Hi Dan:
I think Alan already gave examples this morning. An ontology can contain
statements about the relationship between conceptual elements - classes,
properties, individuals - that (1) influence the result to queries but
(2) are not likely retrieved when you just dereference an element from
that ontology. The more complex an ontology is, the more difficult is it
to properly modularize it.
But basically my main point is that the use of owl:imports is defined
pretty well in
http://www.w3.org/TR/owl-ref/#imports-def
and there is no need to deviate from the spec just for the matter of gut
feeling and annoyance about the past dominance of DL research in the
field.

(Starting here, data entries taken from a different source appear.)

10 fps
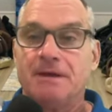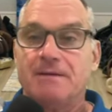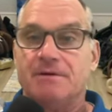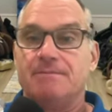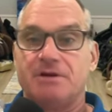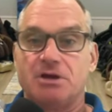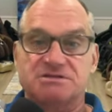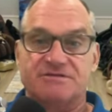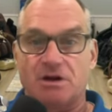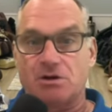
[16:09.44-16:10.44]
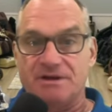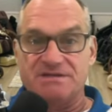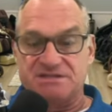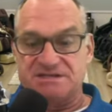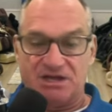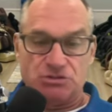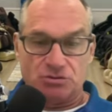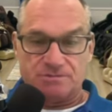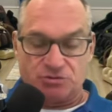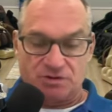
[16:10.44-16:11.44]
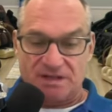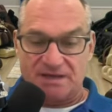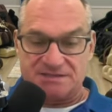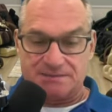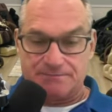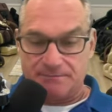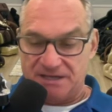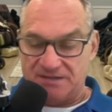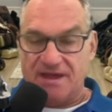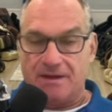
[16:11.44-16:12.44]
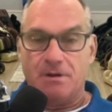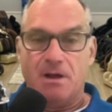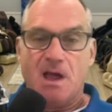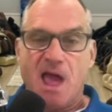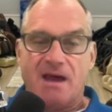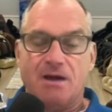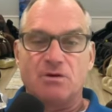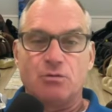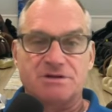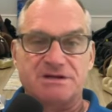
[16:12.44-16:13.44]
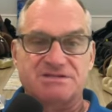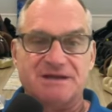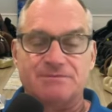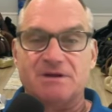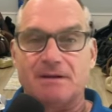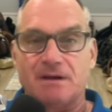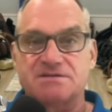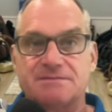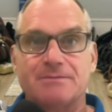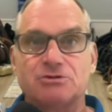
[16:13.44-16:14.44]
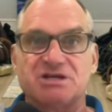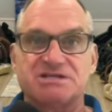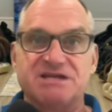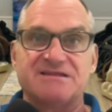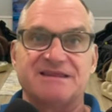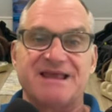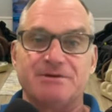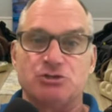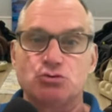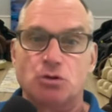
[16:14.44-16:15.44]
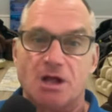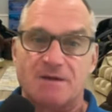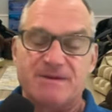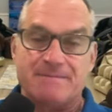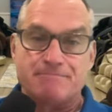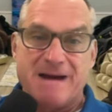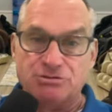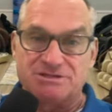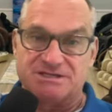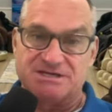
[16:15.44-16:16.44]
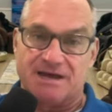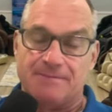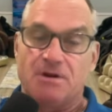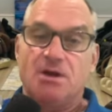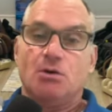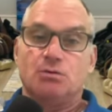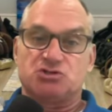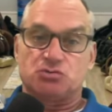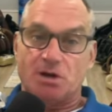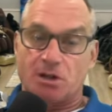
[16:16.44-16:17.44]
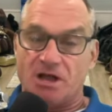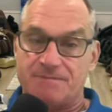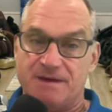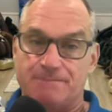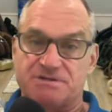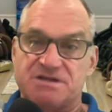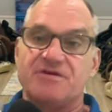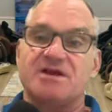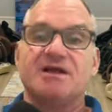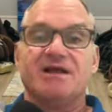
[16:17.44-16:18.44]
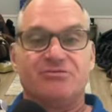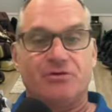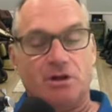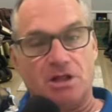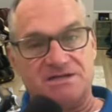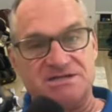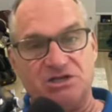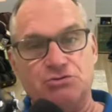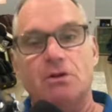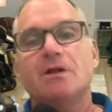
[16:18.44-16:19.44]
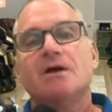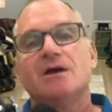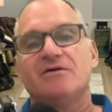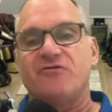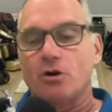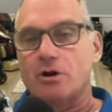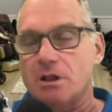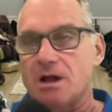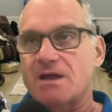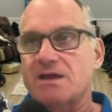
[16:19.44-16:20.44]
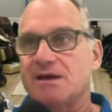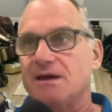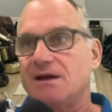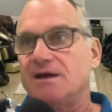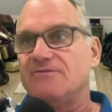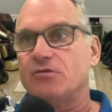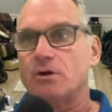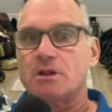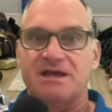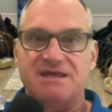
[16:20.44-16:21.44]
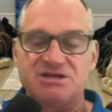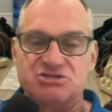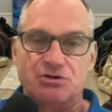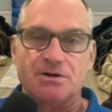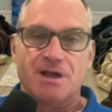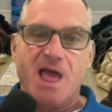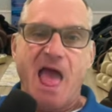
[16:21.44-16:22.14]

But because of our crazy schedules between us, me and them, uh, we worked out September, uh, September 16th, and that'll be 2 o'clock p.m. Mountain Time, which is 1 o'clock p.m. Pacific, 3 o'clock Central, 4 o'clock, uh, 4 o'clock Eastern.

And as the spec says - with a proper owl:imports statement, any
application can decide if and what part of the imported ontologies are
being included to the local model for the task at hand.
Martin
Dan Brickley wrote:
On 22/6/09 23:16, Martin Hepp (UniBW) wrote:
Yves Raimond wrote:
Ontology modularization is
a pretty difficult task, and people use various heuristics for
deciding what
to put in the subset being served for an element. There is no
guarantee that
the fragment you get contains everything that you need.
There is no safe way of importing only parts of an ontology, unless you
know that its modularization is 100% reliable.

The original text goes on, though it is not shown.